Natural justice wins-out over Government idiocy

Commonsense prevailed in the House of Commons yesterday when MPs voted down controversial proposals introduced by the leader of the House of Commons, Jacob Rees-Mogg, that would have allowed them to debate complaints about serious bullying and harassment.

As the Guardian reports, an open letter sent by past and present parliamentary staff, union leaders, MPs and women’s groups had accused Rees-Mogg of undermining a new independent system designed to prevent bullying and sexual harassment in parliament, by allowing MPs to debate serious sanctions made by a new independent expert panel (IEP). But this was foiled when an amendment tabled by Labour MP Chris Bryant, which ruled out debating complaints against MPs in the chamber, passed by five votes:

MPs were given a free vote, but Tory whips told their MPs that the chief whip would be voting against the Bryant amendment and for the motion in the name of the leader of the house.

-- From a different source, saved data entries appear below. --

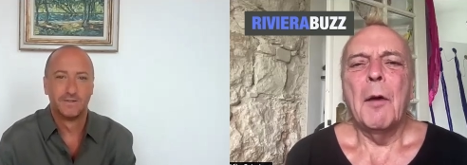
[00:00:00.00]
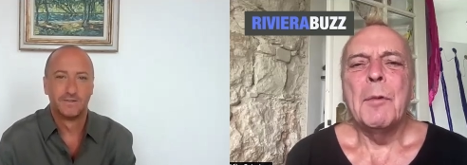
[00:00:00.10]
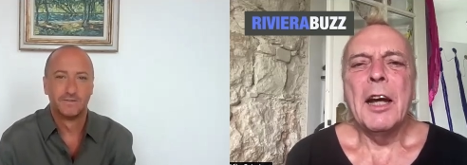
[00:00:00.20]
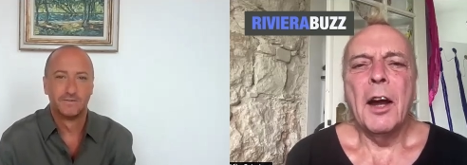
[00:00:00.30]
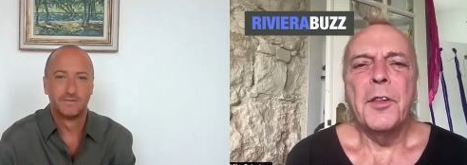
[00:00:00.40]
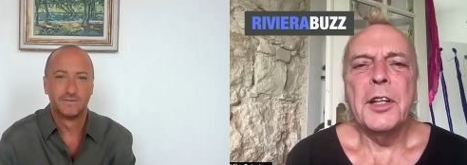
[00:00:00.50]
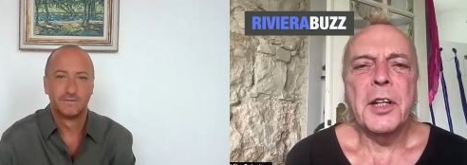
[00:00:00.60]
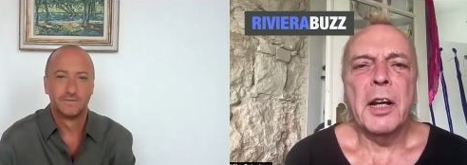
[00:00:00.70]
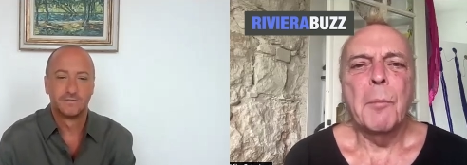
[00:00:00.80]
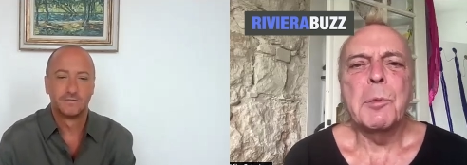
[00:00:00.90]
Speaker 1: I mean, are
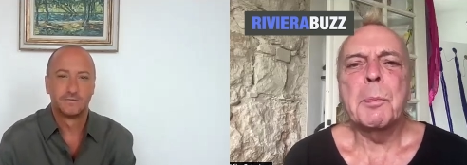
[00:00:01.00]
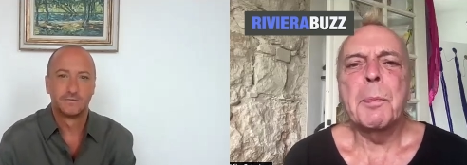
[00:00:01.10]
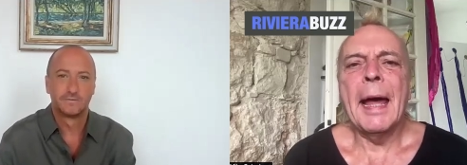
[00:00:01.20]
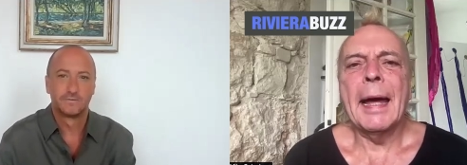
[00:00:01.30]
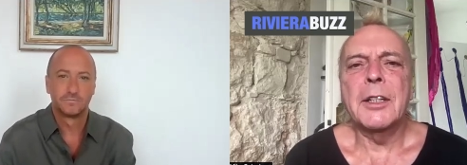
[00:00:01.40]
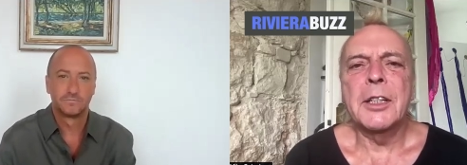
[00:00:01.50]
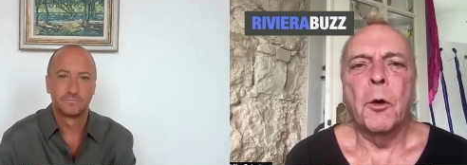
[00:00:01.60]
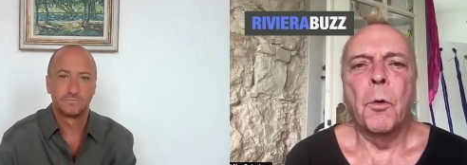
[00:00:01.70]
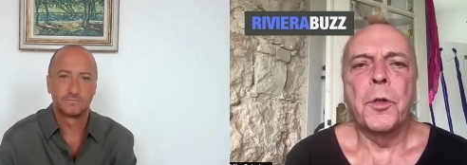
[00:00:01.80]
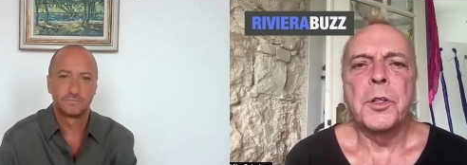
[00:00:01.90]
these clubs
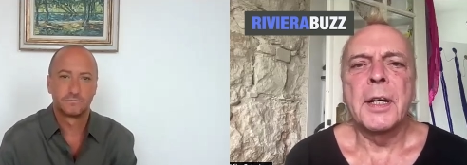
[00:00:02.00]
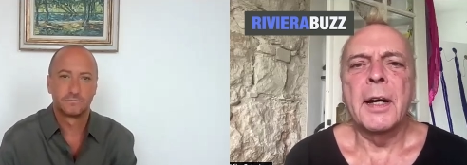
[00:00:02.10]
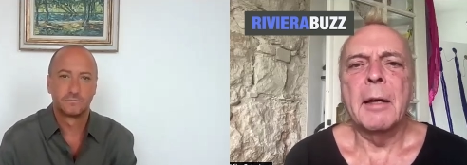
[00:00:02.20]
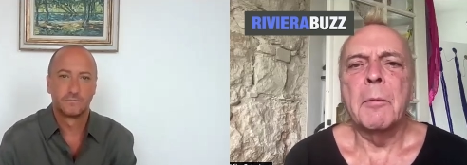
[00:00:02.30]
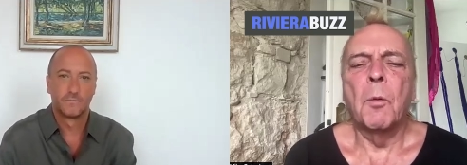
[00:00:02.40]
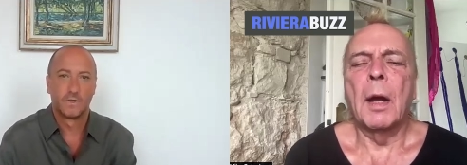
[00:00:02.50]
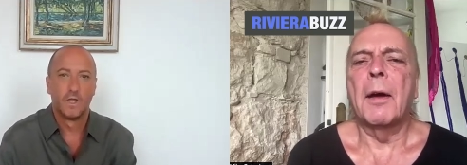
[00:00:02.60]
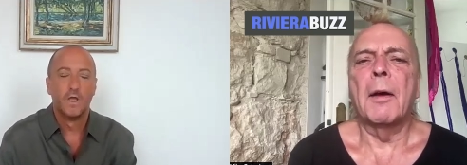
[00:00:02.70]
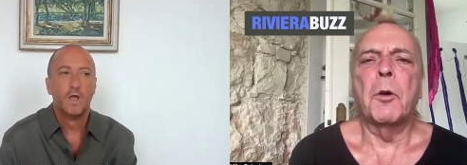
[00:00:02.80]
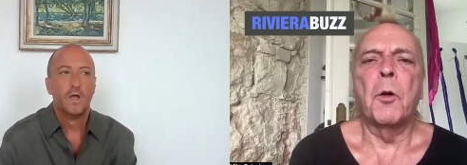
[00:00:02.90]
packed all the time? Oh
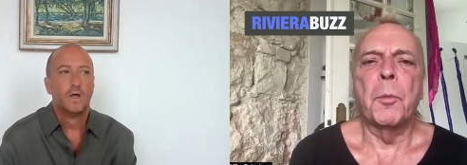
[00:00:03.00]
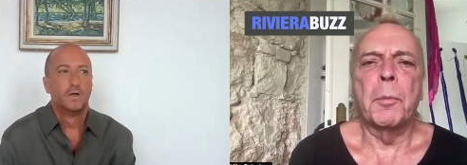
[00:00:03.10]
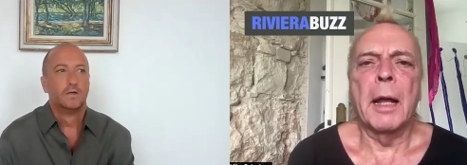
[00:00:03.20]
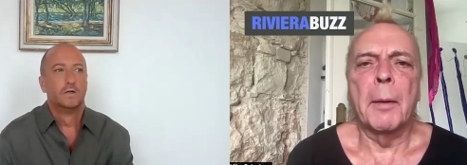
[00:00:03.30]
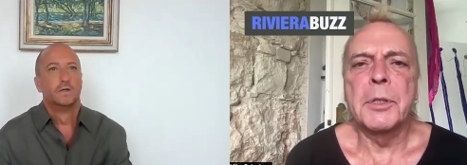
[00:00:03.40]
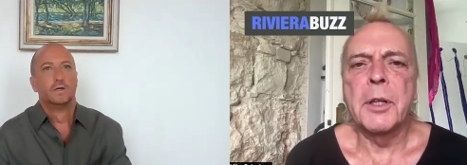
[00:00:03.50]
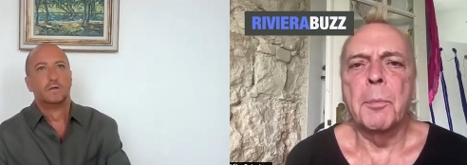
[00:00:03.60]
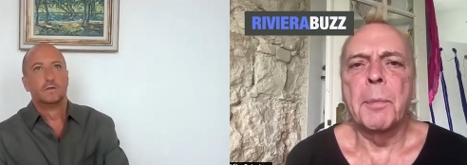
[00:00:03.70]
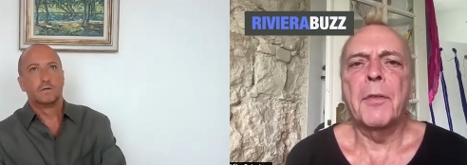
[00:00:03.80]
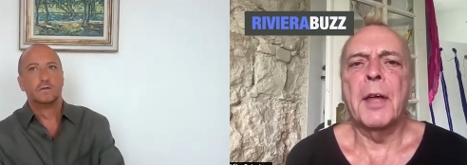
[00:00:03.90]
well, I'll call them clubs.
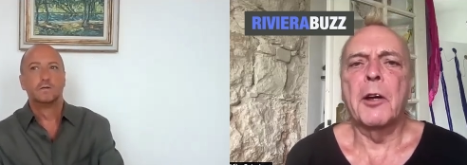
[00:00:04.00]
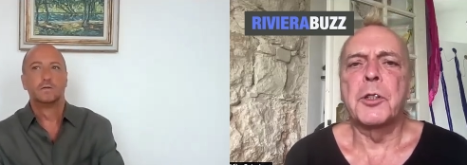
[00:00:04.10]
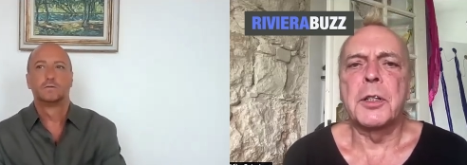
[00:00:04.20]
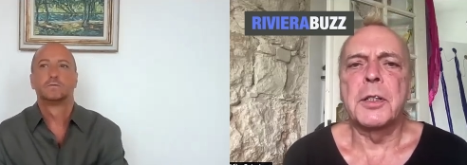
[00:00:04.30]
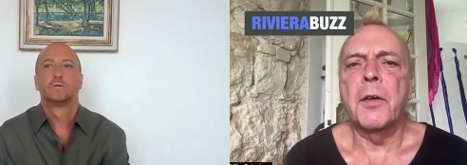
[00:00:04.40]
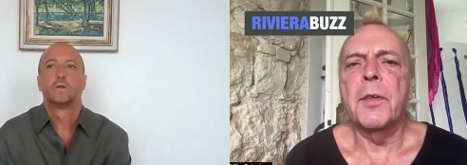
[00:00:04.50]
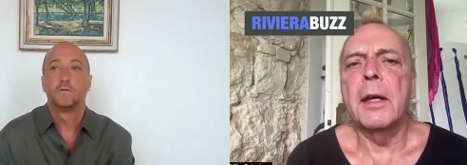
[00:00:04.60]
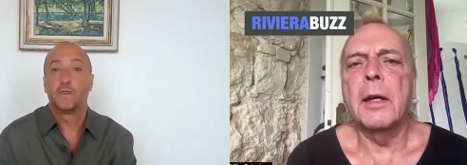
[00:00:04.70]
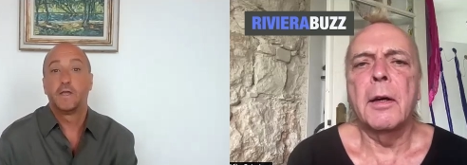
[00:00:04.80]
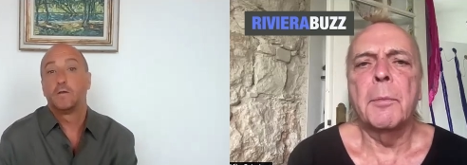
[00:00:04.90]
So bathhouses
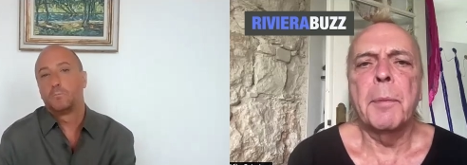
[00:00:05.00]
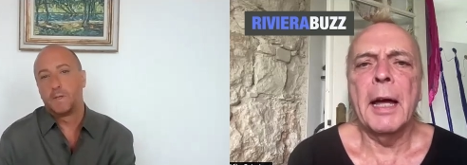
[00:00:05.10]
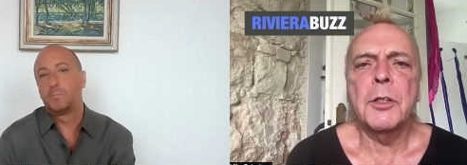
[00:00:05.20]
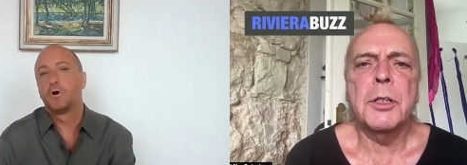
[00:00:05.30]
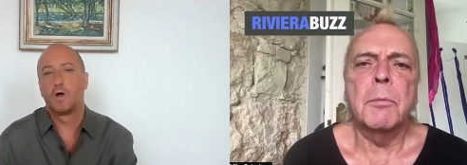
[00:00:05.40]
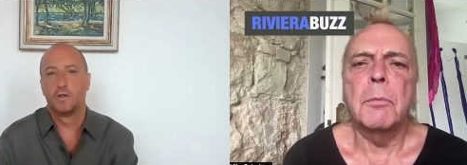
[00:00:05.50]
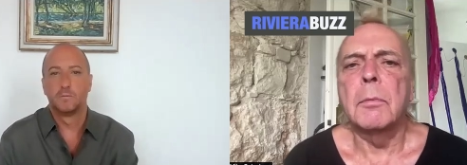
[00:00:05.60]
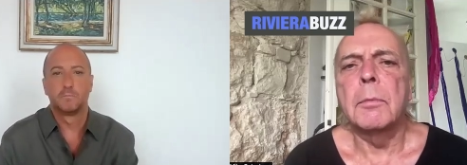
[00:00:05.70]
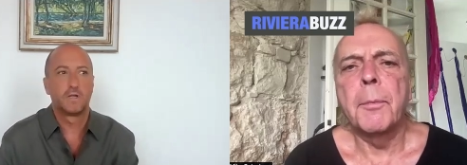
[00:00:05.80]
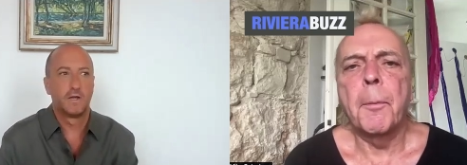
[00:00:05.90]
are they? people call
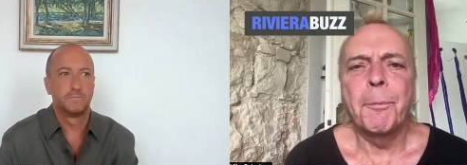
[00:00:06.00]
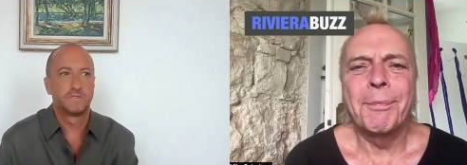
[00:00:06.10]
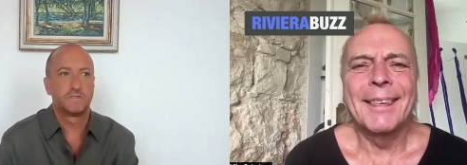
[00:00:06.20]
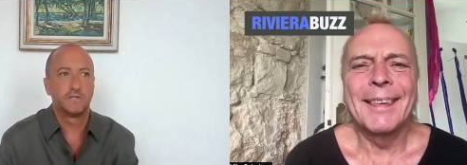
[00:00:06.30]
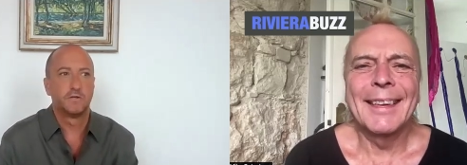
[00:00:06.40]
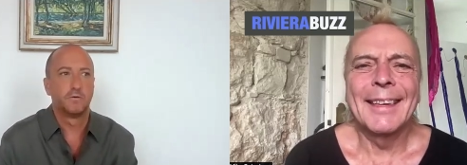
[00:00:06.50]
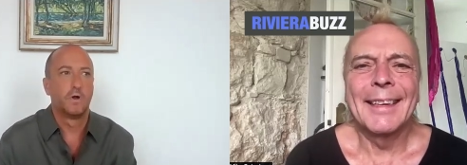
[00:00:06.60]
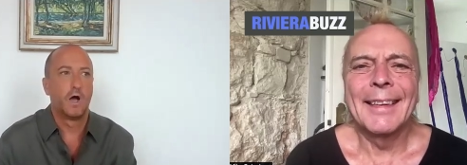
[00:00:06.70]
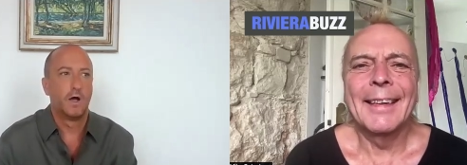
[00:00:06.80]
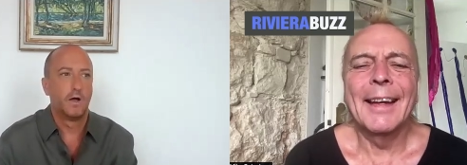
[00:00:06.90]
them
Speaker 2: clubs
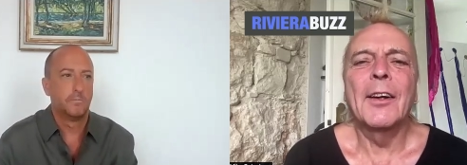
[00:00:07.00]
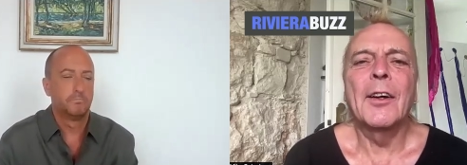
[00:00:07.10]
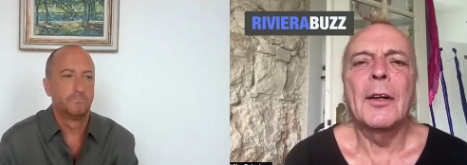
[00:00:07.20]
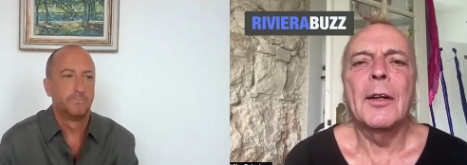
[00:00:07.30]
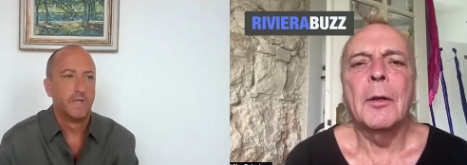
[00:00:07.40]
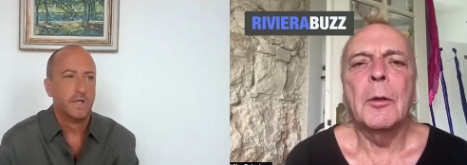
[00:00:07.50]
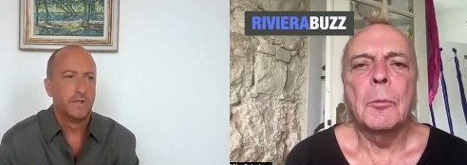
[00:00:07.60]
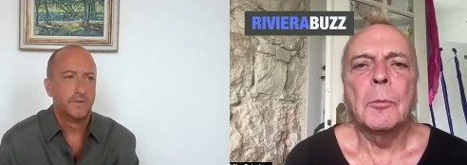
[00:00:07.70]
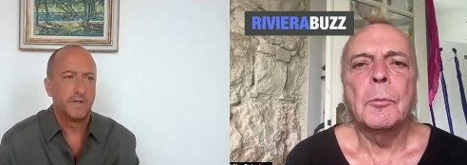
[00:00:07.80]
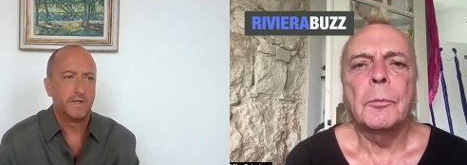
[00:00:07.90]
too. Um,
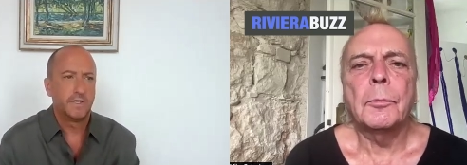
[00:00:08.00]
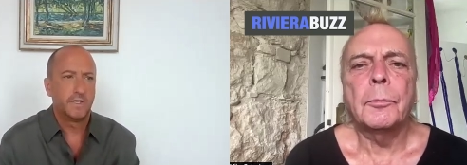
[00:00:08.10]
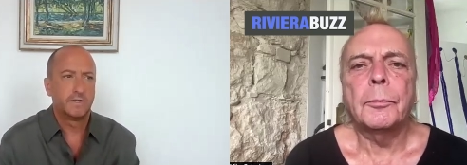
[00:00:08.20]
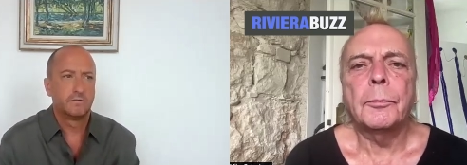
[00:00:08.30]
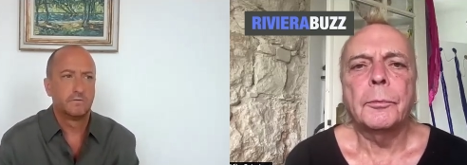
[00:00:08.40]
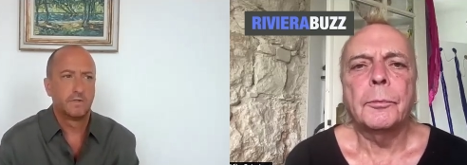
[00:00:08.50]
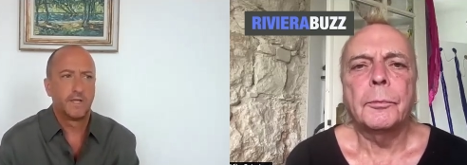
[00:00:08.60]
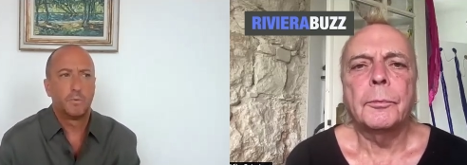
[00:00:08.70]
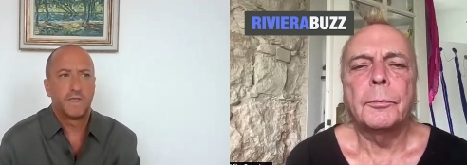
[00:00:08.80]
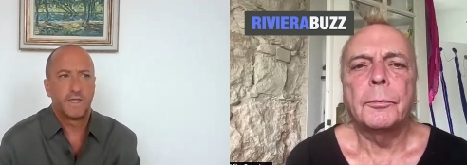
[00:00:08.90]
they it,
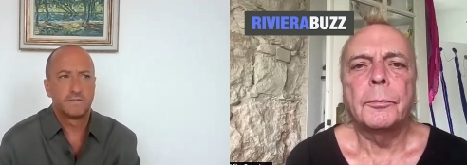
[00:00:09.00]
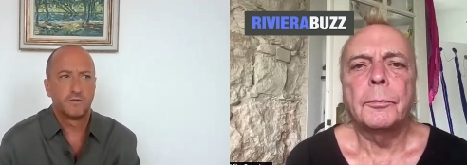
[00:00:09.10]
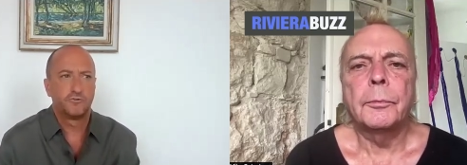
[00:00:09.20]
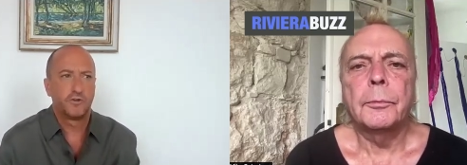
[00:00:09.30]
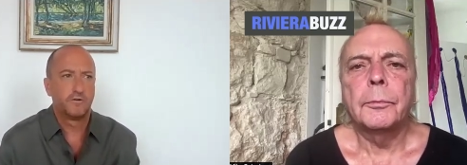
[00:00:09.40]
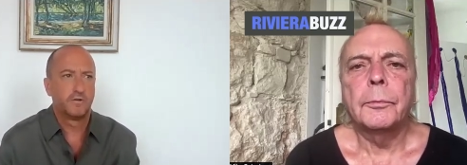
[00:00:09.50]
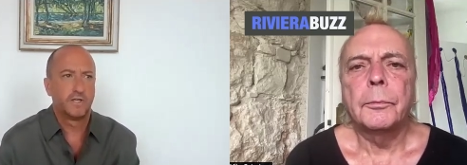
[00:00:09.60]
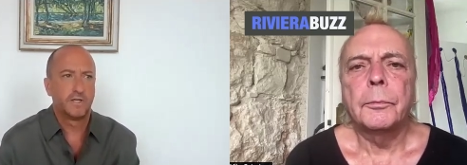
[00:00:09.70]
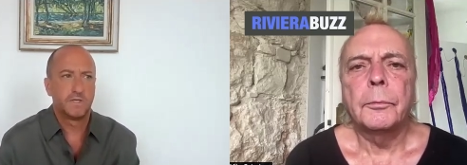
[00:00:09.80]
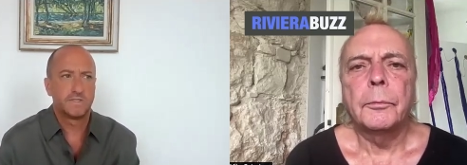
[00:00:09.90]
like weekends are
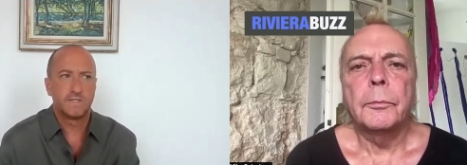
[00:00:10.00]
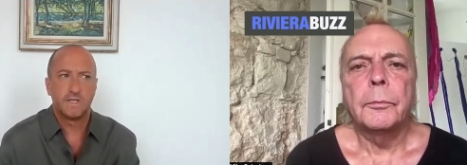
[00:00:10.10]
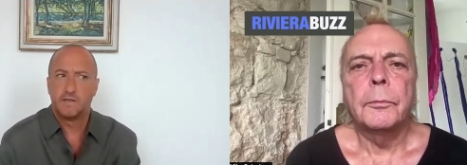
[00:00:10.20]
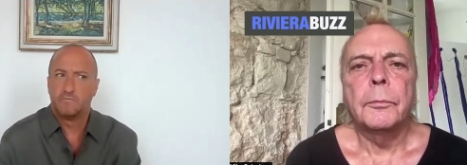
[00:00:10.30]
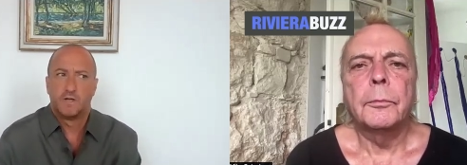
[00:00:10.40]
generally busy. It,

However, the amendment found favour on both sides of the house. New Tory MP and former employment law barrister Laura Farris said: “Any form of process which invites members to speak up for colleagues against a background of party allegiance and personal loyalties is fundamentally problematic.” Former Commons leader Andrea Leadsom argued that allowing a debate, even with constraints, would “result in a complainant feeling re-victimised”.

Labour’s Jess Phillips said allowing debates would stop victims from coming forward, while fellow Labour MP Meg Hillier raised concerns about a “bully pulpit” being used in the Commons.

MPs voted in favour of supporting the creation of an independent panel of experts to deal with allegations against them. The eight-member panel will have the ability to investigate independently and impose sanctions including the suspension and exclusion of MPs in the most serious cases.

The paper explains that the introduction of an independent complaints procedure came more than 18 months after an independent inquiry by Dame Laura Cox revealed the scale of sexual harassment, intimidation and bullying in Westminster. Cox said the vast majority of abuse was targeted at women, whose careers had been blighted by a lack of action.

Whatever the motives of the Leader of the House in seeking to undermine that process, at least a majority of MPs saw sense and have now enabled natural justice to take its course in future complaints.